One of the lessons that has been slow to sink into my skull is drag management. Setting your drag is something that you’ll just have to experiment with to get it where it needs to be for the lure you are using. I’ll set my drag on trolled baits looser than I would a rod that I’m flipping a brush jig with. However you set the drag, consider backing off the drag once you know that you’ve effectively buried the hooks into the fish’s jaw.
Treble hooks had been particularly problematic for me. Even with a moderate action rod, fish could twist, head shake or simply swim past me at speed, resulting in the bait popping free. My hookset itself has evolved from the same upward swing I employ with a jig to one that is best described as simply speeding up the retrieve to maximum speed without swinging the rod in order to dig the hooks in.

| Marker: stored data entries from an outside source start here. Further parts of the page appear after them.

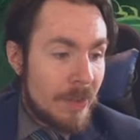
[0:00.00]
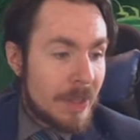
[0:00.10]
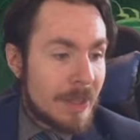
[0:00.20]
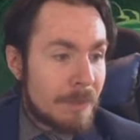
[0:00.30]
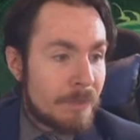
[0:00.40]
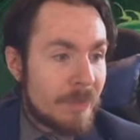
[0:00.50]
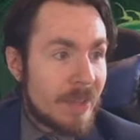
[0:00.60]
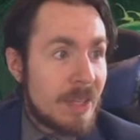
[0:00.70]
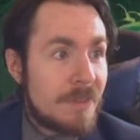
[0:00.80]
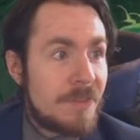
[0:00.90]

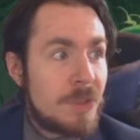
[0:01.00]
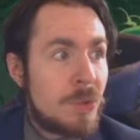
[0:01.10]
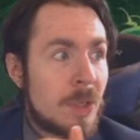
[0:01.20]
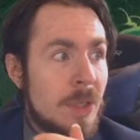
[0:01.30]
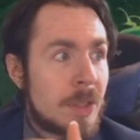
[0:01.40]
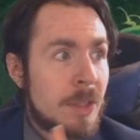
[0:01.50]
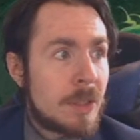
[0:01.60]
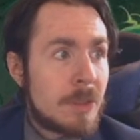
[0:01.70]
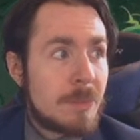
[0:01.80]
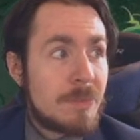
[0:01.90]
If you
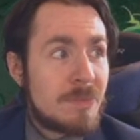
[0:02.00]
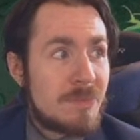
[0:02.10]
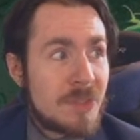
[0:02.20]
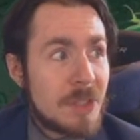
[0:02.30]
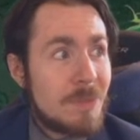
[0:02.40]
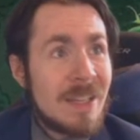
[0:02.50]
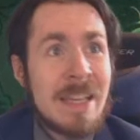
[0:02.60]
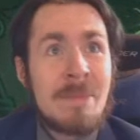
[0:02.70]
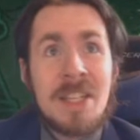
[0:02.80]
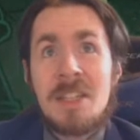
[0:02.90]
are just
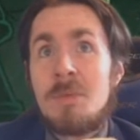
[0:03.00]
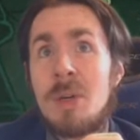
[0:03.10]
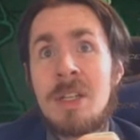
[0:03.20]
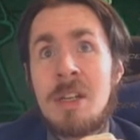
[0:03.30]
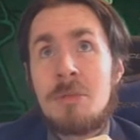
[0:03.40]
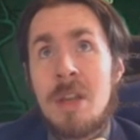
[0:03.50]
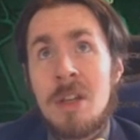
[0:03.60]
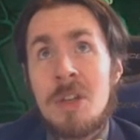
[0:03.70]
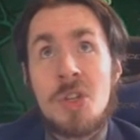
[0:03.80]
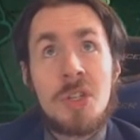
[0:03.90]
playing best of one in
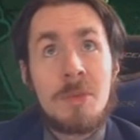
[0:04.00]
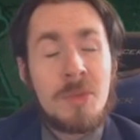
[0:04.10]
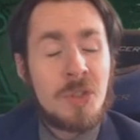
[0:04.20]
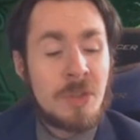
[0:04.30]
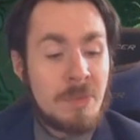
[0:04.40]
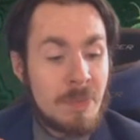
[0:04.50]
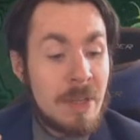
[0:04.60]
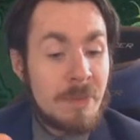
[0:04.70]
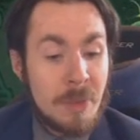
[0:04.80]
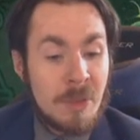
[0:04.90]
Arena, you still should be
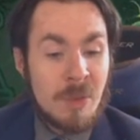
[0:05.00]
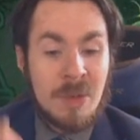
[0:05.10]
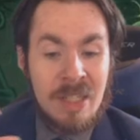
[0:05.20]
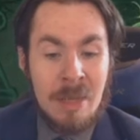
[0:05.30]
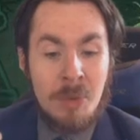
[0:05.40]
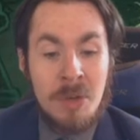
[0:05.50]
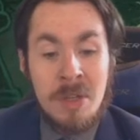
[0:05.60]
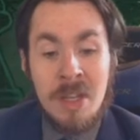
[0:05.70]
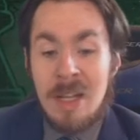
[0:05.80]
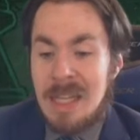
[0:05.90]
familiar with what a sideboard
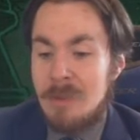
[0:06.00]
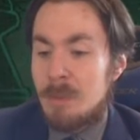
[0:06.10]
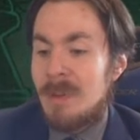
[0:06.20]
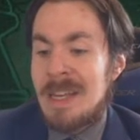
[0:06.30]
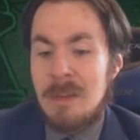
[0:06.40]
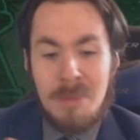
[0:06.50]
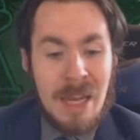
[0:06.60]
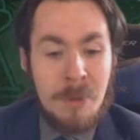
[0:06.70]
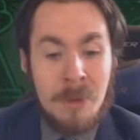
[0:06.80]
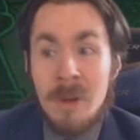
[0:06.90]
is. If you're playing in
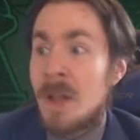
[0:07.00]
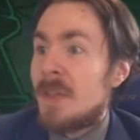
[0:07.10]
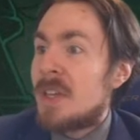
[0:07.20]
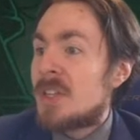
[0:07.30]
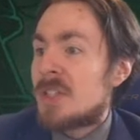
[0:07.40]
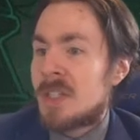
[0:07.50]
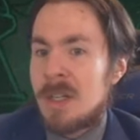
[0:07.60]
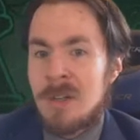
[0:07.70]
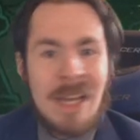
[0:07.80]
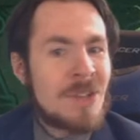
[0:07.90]
Paper, that's just a
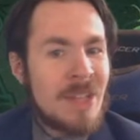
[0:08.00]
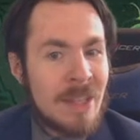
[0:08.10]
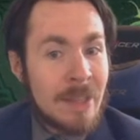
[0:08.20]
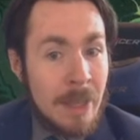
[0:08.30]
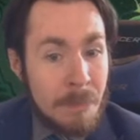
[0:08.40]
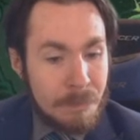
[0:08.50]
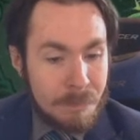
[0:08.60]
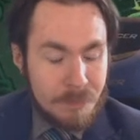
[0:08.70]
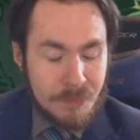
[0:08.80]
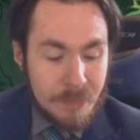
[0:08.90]
card outside of the game.
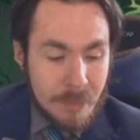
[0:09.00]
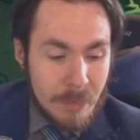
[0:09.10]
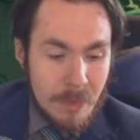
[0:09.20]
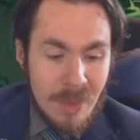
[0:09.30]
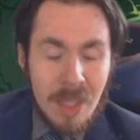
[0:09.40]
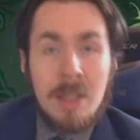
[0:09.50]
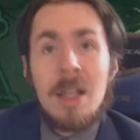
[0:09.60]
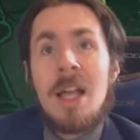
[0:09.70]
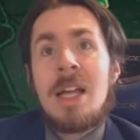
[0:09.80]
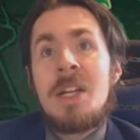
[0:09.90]

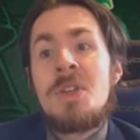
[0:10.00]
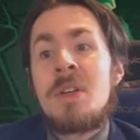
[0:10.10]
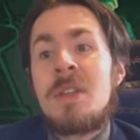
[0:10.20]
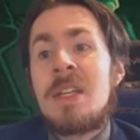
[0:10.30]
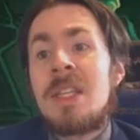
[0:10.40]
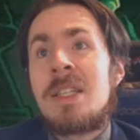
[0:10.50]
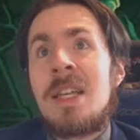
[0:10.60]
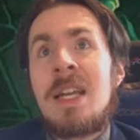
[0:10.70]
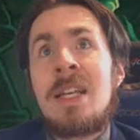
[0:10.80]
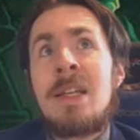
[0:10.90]
And you can think of this
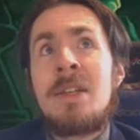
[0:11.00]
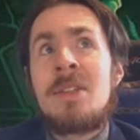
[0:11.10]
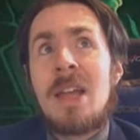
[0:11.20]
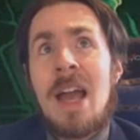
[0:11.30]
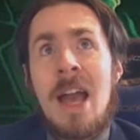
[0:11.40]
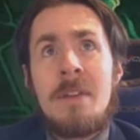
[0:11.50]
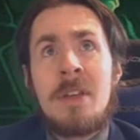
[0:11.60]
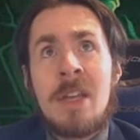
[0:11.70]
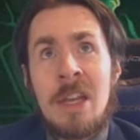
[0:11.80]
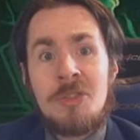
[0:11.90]
as
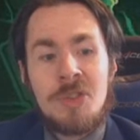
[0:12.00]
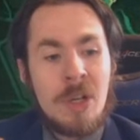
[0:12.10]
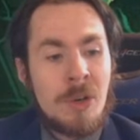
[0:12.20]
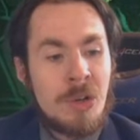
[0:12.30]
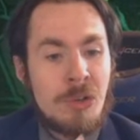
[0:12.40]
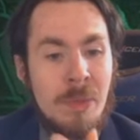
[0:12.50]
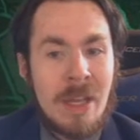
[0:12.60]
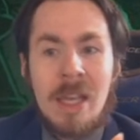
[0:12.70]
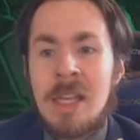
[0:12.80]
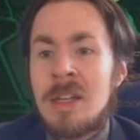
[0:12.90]
having an extra card in your opening
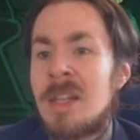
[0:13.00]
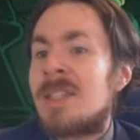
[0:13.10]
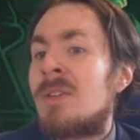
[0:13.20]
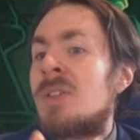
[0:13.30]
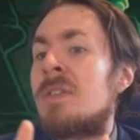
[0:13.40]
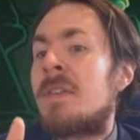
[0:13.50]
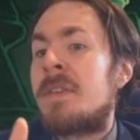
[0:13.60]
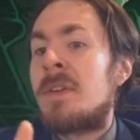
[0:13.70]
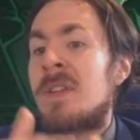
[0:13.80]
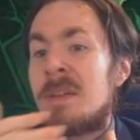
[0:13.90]
hand as long as you
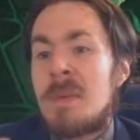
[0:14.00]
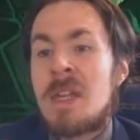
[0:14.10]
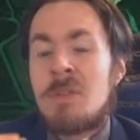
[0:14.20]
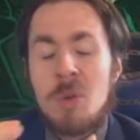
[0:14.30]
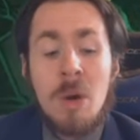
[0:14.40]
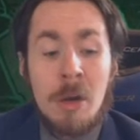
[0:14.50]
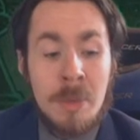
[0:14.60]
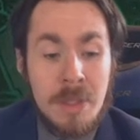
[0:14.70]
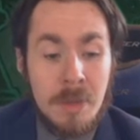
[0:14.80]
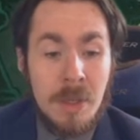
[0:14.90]
fulfill the companion requirement.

To be honest, there is a quarter sweep of the rod at the end, but the main force of burying the treble hooks comes from the reel, not the rod’s swing. Once that’s done, I allow the rod to load appropriately and do it’s job. So there’s a burst of reeling speed once you realize there’s a fish, then you back off the speed and feel the fish on a slightly bent rod.
At this point, I am forming an opinion: "Is this a big fish, or something I can horse in, unhook and get back to casting?" If it feels big and it isn’t charging directly at me, I’ll back off the drag some. I needed the drag tight when I was fast reeling to set the hooks. But now, any tightness in the drag will just serve to rip that hole in the fish’s jaw even larger, allowing room for it to back out of the hole on the first head shake. There are exceptions to this approach, but barring heavy cover, I almost always back off the drag a quarter turn for the portion of the fight following the burying of the hooks.
It doesn’t matter if I am using a spinning rod or baitcaster. Backing off the drag helps me land more fish. Now retrieve speed, or lack thereof combined with controlling the angle of your rod make up the rest of the mechanics of your fight. People figure that part out.
You do what you can to keep there from being slack in the line, which can be tough with a hard charging smallmouth that wants to tail walk with open mouth directly into the side of your kayak. You can shove your rod tip down into the water when you see them moving toward the surface to jump. Keep them in the water if you can. But having that drag loosened a little keeps that hole you just poked in their jaw as small as possible. That prevents many examples of spitting the bait following a hard charge.
When you do manage to get the fish into the net, know that your drag adjustment job isn’t over. Before you get back to casting again, you’ll want to make sure that you bring the drag back to tight again. Otherwise you’ll be reeling into a hookset that won’t happen because you left the drag loose. I’ve done it many times, and that leads to more of the kind of highlight reel footage you don’t want to see.